How much can you afford to pay to have someone visit your website ?

If you’re spending money on clicks to your website from ads it’s important not to spend more than you make back.

Most service businesses follow the following routine

  1. They contact likely customers by running ads;
  2. Provide a quote for the work required;
  3. Do the job for the accepted quotes.

To control a business well, a statistic should be kept and graphed weekly for each of those 3 things – the number of contacts, quotes requested and quotes accepted.

The 4th statistic you need is how many people click from the ads to get to your website and then you can work out the value of a visitor to your website.

Thank you VERY much to Ryan Deiss who’s posts on www.DigitalMarketer.com explained this to me.

Here’s a workout I helped a client with, based on the spreadsheet that Ryan uses.

Over 6 weeks, there were 59 contacts from 401 clicks … a 14.71% conversion rate, which I entered in the spreadsheet. From the 59 contacts, 27 quotes were requested ( 60% ) and 7 of the 27 quotes ( 26% ) were accepted.
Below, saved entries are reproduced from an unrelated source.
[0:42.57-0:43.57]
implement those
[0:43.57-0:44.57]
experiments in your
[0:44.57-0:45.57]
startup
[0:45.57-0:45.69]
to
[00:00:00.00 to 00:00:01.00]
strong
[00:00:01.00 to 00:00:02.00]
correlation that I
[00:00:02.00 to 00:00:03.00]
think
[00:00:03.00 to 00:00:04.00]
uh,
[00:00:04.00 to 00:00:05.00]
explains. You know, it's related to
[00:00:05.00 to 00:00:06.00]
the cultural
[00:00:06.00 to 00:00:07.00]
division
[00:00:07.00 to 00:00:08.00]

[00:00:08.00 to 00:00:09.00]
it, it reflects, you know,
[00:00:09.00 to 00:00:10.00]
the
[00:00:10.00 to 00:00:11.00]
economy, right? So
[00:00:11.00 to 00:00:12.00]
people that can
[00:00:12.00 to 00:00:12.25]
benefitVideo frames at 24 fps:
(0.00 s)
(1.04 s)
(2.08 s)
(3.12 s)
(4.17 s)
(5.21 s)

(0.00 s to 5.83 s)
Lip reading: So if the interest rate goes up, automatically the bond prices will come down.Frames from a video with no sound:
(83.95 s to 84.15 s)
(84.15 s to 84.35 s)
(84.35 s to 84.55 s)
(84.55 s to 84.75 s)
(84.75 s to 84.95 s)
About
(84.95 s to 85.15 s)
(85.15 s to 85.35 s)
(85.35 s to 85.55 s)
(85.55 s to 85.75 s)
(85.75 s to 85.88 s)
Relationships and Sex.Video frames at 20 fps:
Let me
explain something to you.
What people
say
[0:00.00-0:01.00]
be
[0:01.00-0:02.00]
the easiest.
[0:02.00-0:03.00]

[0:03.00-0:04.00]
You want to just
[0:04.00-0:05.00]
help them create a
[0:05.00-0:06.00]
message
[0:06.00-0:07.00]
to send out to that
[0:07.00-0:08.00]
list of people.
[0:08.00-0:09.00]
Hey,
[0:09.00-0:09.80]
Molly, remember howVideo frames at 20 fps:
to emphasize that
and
26% of 60% of 14.71% shows that 2.3 % of the website visitors became customers.

So if the average profit on a quote is $1500 then each, single visitor who arrives at this website from the ad campaign they ran was worth 2.3% of $1,500 which is $34.43 ( Average Visitor Value ).

So now you can compare that to the cost per click ( CPC ) for your keywords and decide how much you can afford to pay.

A comparison of collecting leads …

The cost per conversion ( a call or form submission ) in this example was about $30 to $50 with Google Search Ads.

My cost per conversion ( for a form submission ) for Spellboundweb was $4.62 in my last Facebook campaign.

With Google search ads I’m now quoted around $25 per CLICK with no guarantee of a form submission, so I don’t use them any more.